**EXCERPTED DATA**:
++++++++++++++++++++
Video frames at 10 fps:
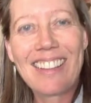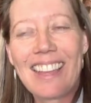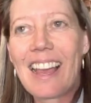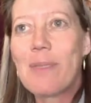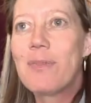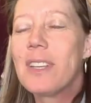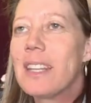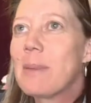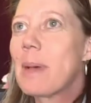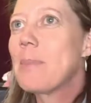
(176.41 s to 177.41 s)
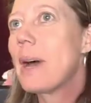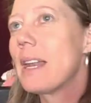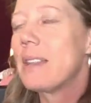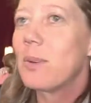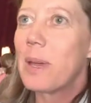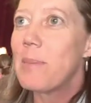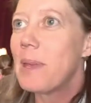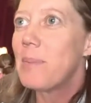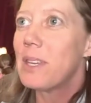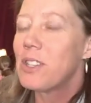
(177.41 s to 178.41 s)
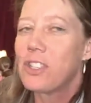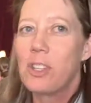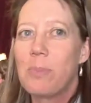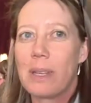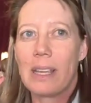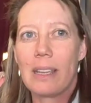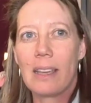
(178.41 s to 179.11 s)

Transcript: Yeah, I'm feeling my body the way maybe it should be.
++++++++++++++++++++
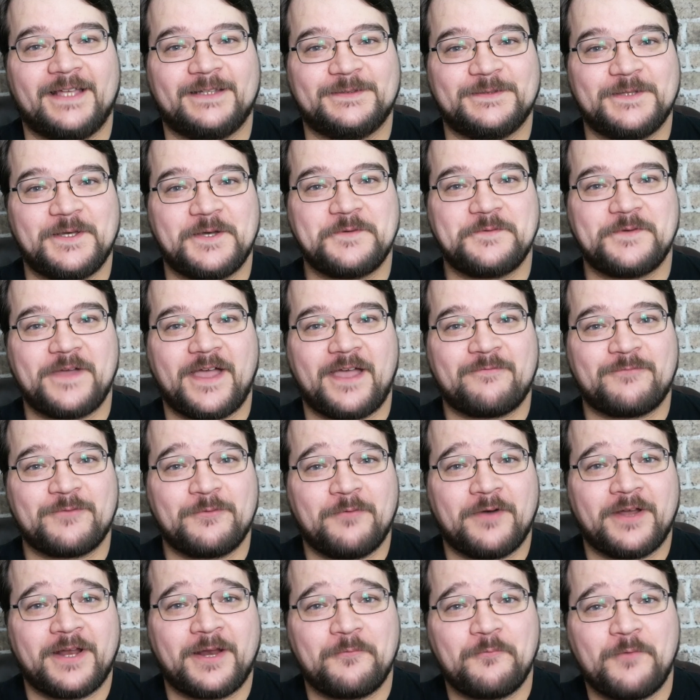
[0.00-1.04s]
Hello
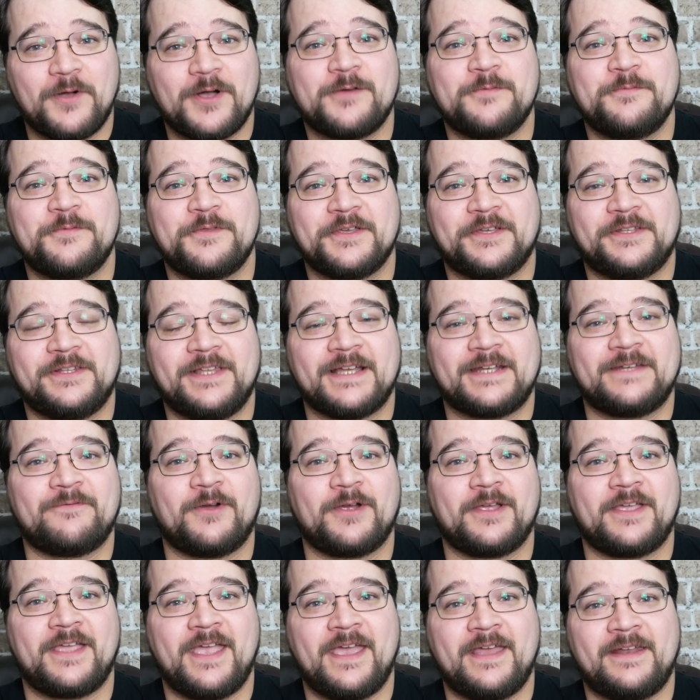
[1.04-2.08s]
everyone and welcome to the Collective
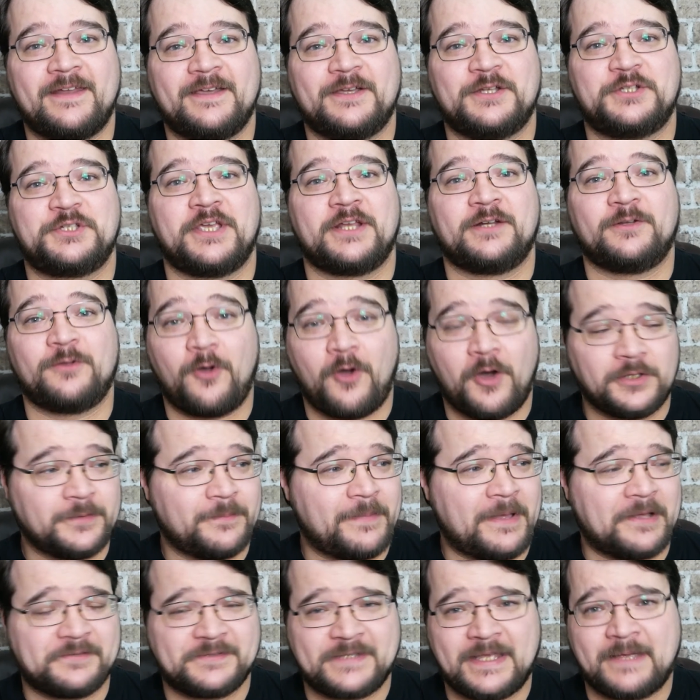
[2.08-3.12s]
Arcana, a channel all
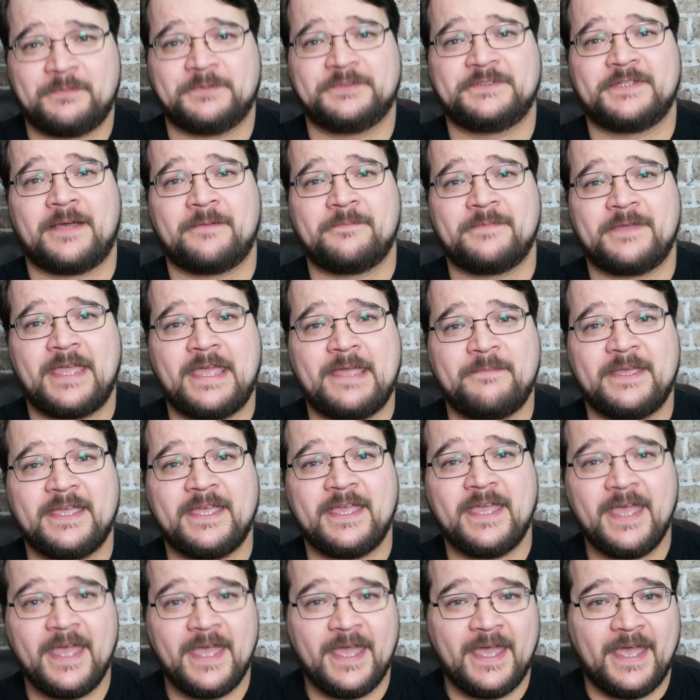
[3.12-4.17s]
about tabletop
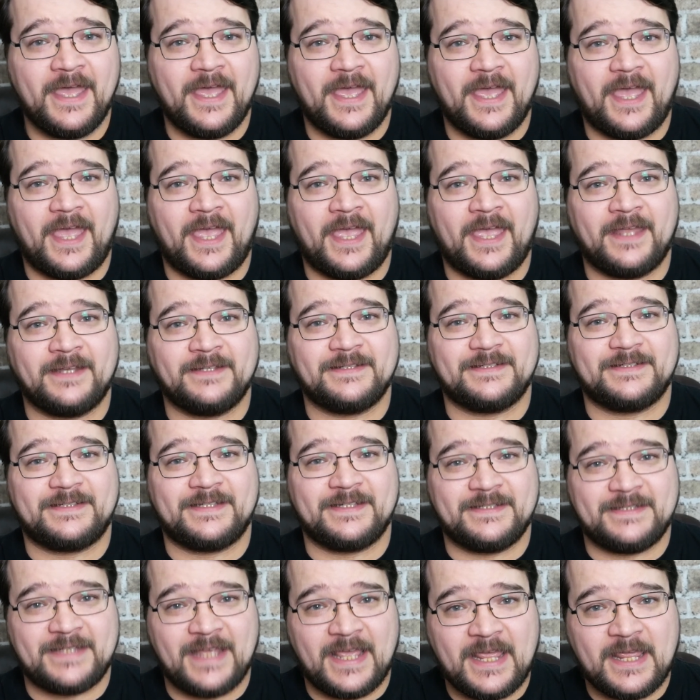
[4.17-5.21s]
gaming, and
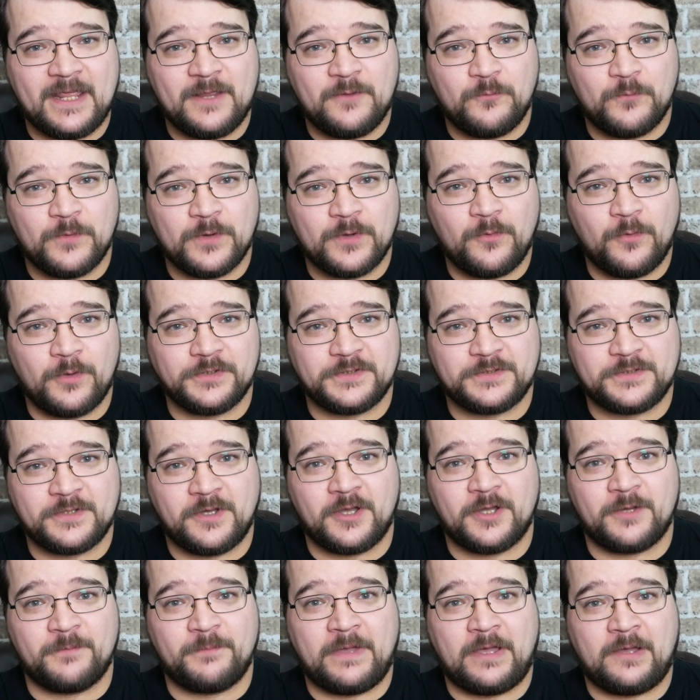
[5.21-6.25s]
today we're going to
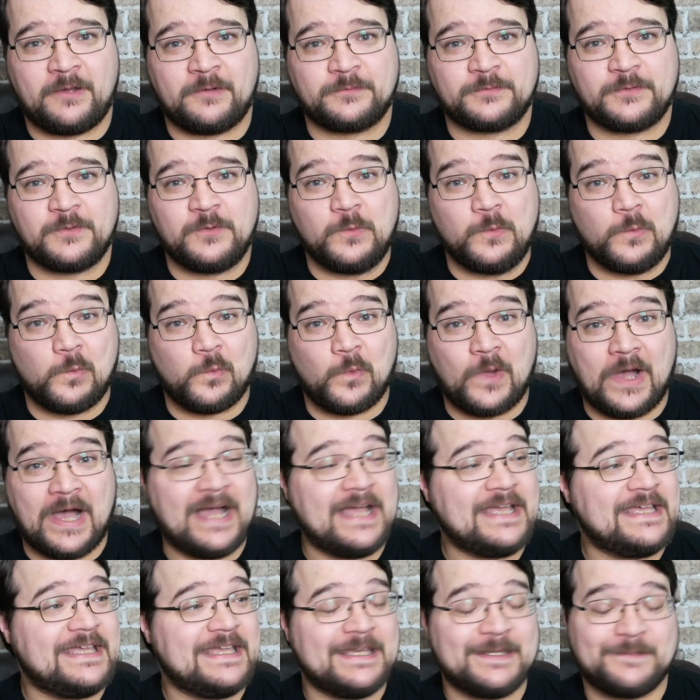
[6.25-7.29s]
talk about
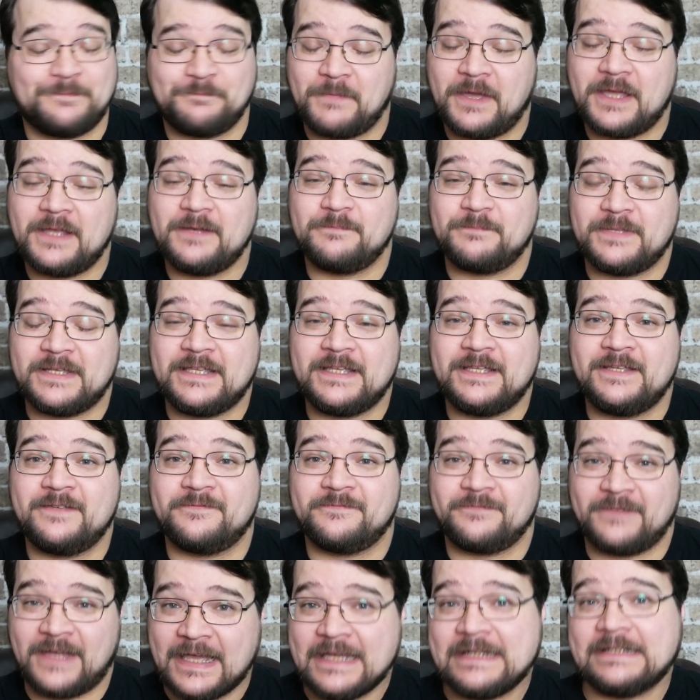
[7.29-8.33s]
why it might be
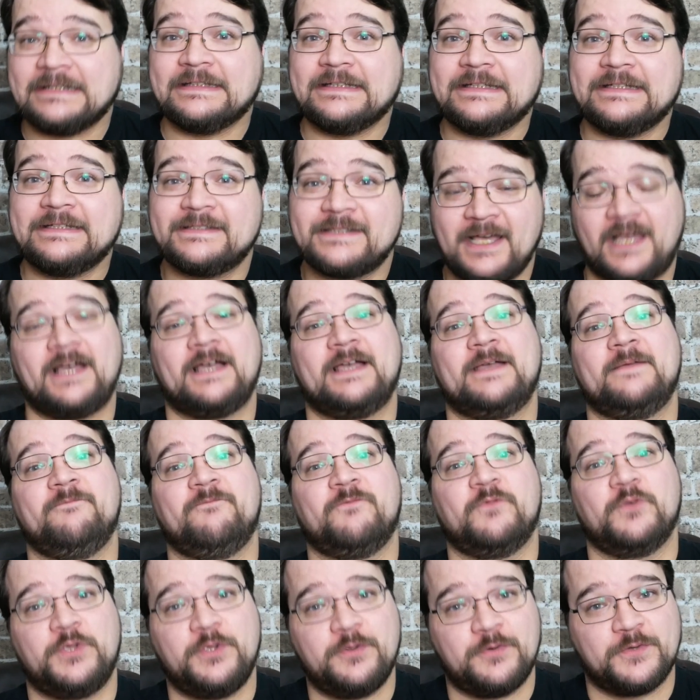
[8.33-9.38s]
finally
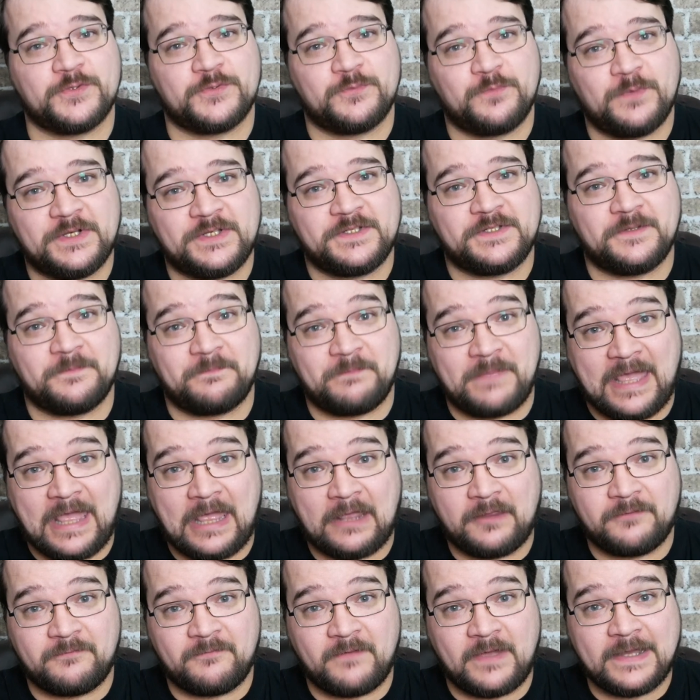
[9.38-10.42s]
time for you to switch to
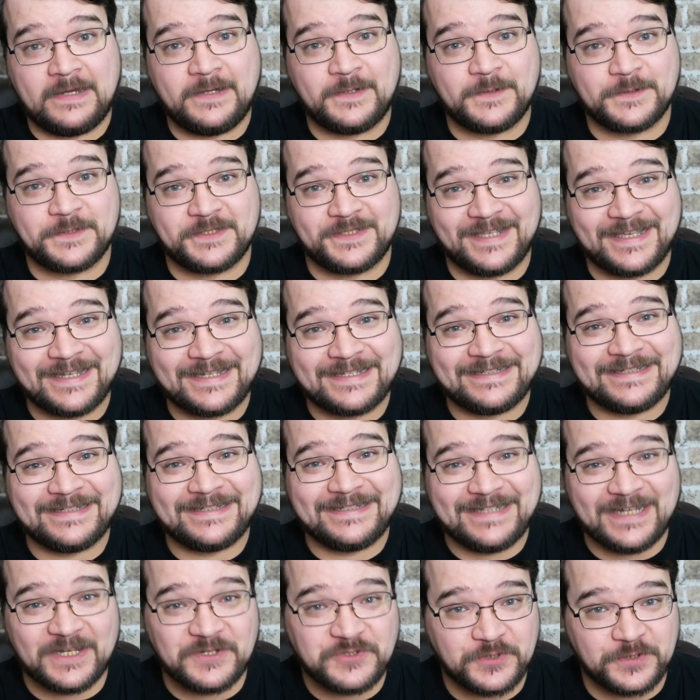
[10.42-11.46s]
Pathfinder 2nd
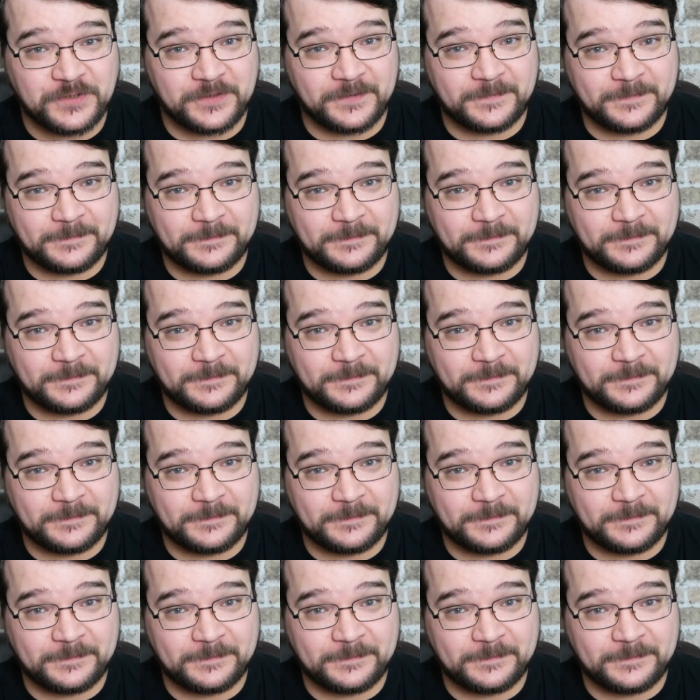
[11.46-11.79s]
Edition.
++++++++++++++++++++
**YOUR INSTRUCTIONS**: Taking the entries above, extract every line from the one bearing "Video frames at" through the one bearing "Transcript: Yeah, I'm", exactly, with no pictures.

**SOLVED EXERCISE**:
Video frames at 10 fps:
(176.41 s to 177.41 s)
(177.41 s to 178.41 s)
(178.41 s to 179.11 s)

Transcript: Yeah, I'm feeling my body the way maybe it should be.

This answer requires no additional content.